#### Supplied information ####

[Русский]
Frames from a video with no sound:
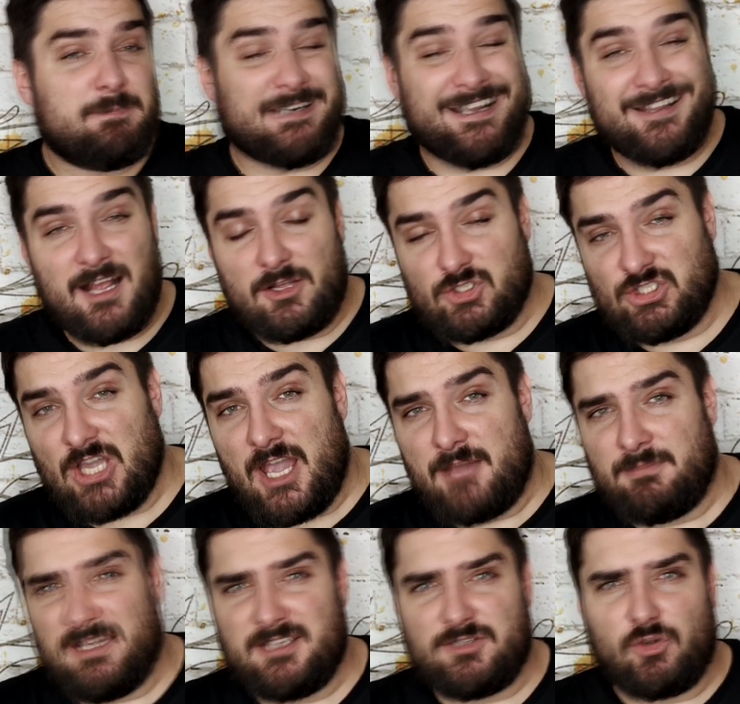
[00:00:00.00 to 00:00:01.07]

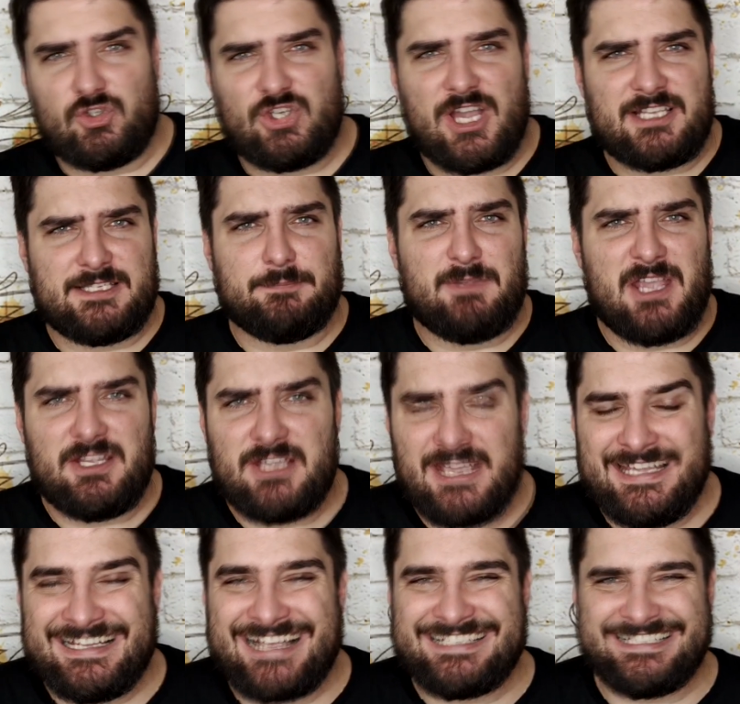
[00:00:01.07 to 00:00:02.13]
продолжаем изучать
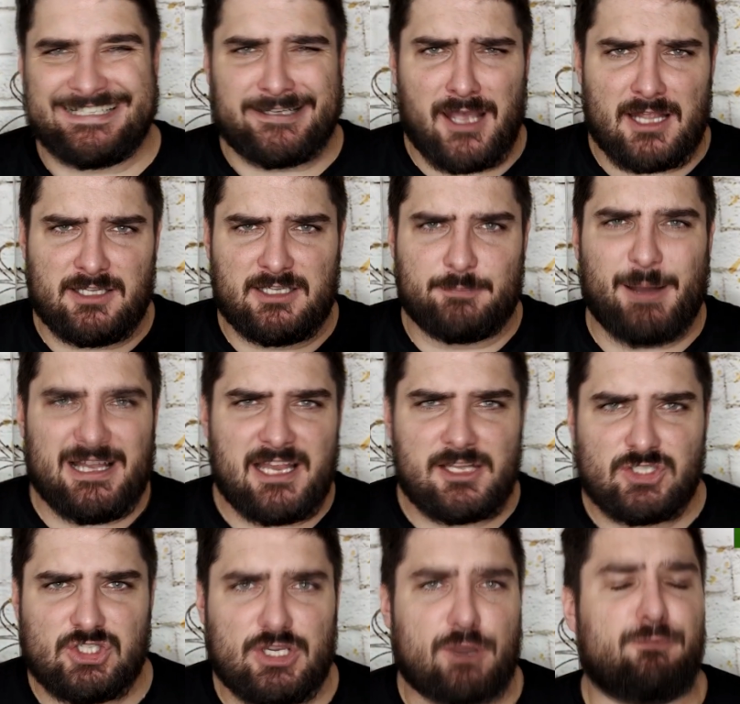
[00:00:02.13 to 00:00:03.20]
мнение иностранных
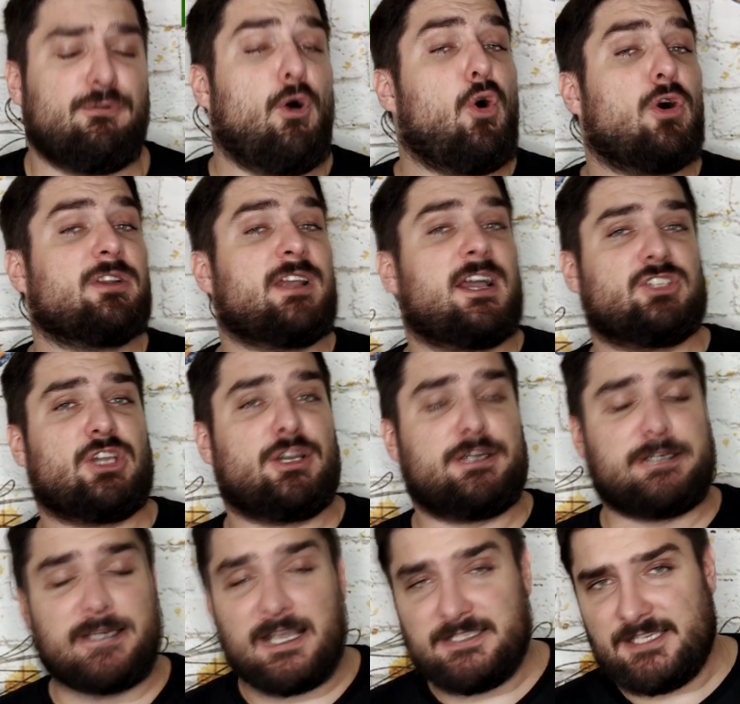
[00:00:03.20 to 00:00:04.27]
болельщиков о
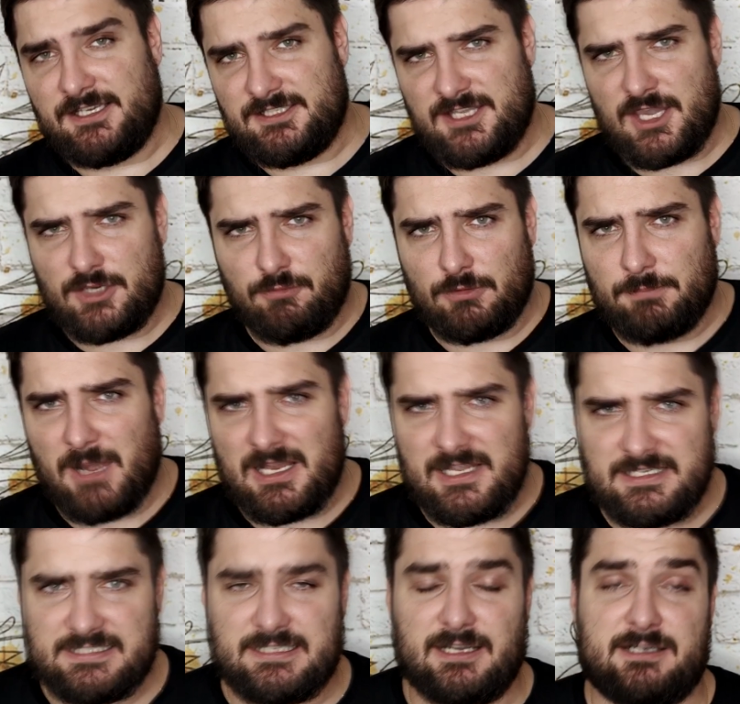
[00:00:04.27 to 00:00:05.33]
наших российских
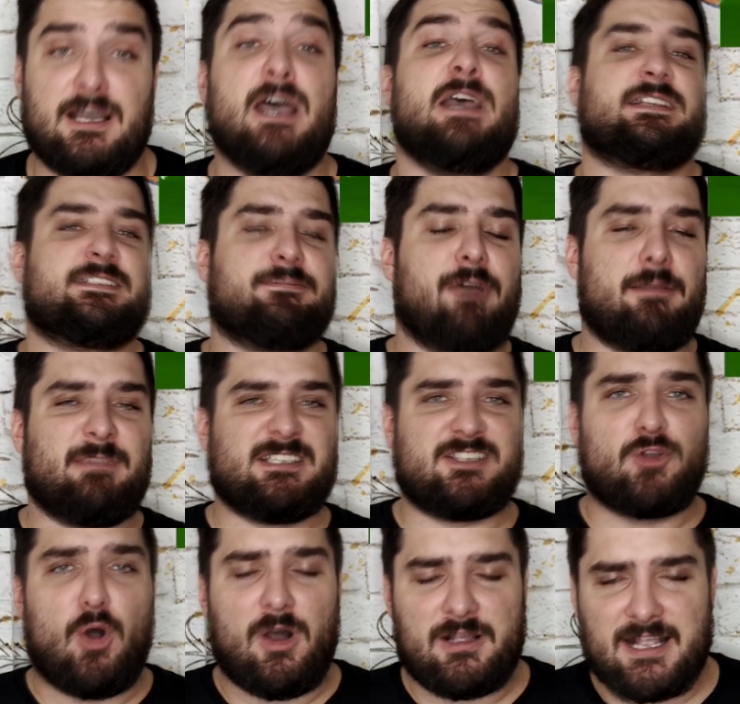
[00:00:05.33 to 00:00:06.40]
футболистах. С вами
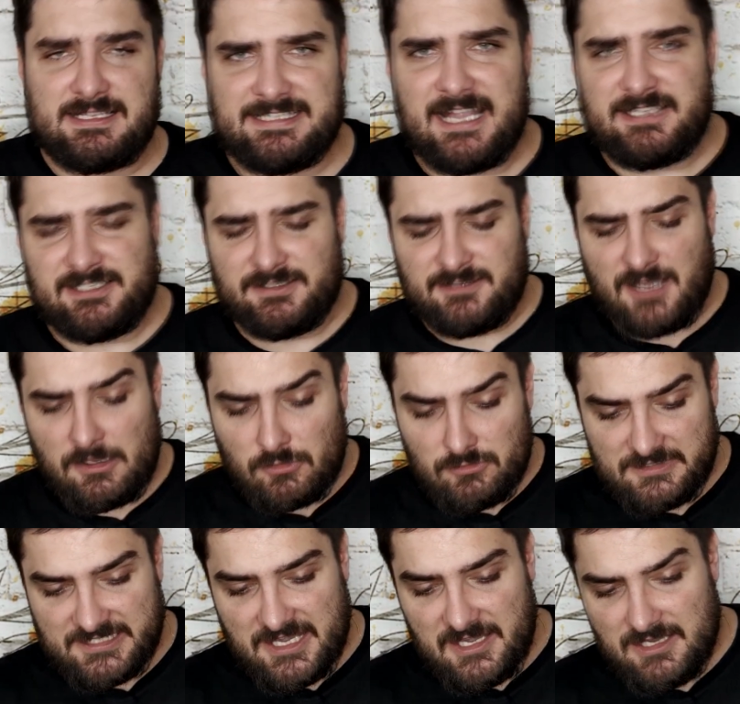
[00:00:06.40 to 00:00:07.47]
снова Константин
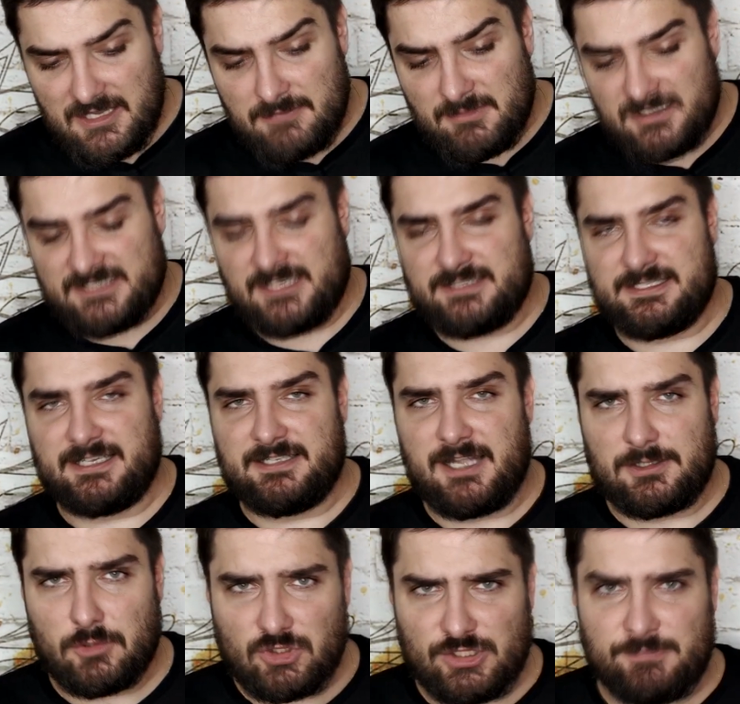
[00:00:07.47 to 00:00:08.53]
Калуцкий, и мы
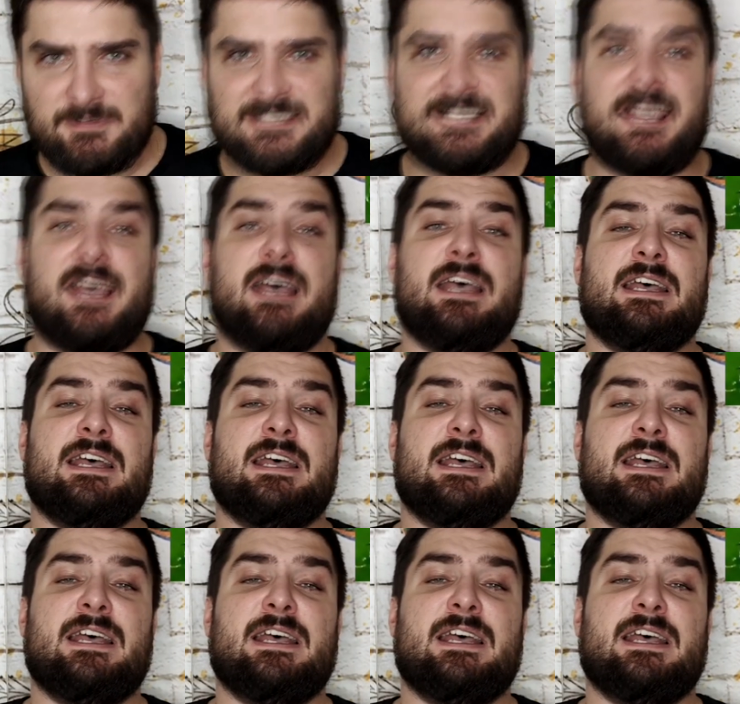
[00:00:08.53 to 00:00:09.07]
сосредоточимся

####

**Activity**
Any images must be left out; transcribe the rest of the material exactly.

**Written response**
[Русский]
Frames from a video with no sound:
[00:00:00.00 to 00:00:01.07]

[00:00:01.07 to 00:00:02.13]
продолжаем изучать
[00:00:02.13 to 00:00:03.20]
мнение иностранных
[00:00:03.20 to 00:00:04.27]
болельщиков о
[00:00:04.27 to 00:00:05.33]
наших российских
[00:00:05.33 to 00:00:06.40]
футболистах. С вами
[00:00:06.40 to 00:00:07.47]
снова Константин
[00:00:07.47 to 00:00:08.53]
Калуцкий, и мы
[00:00:08.53 to 00:00:09.07]
сосредоточимся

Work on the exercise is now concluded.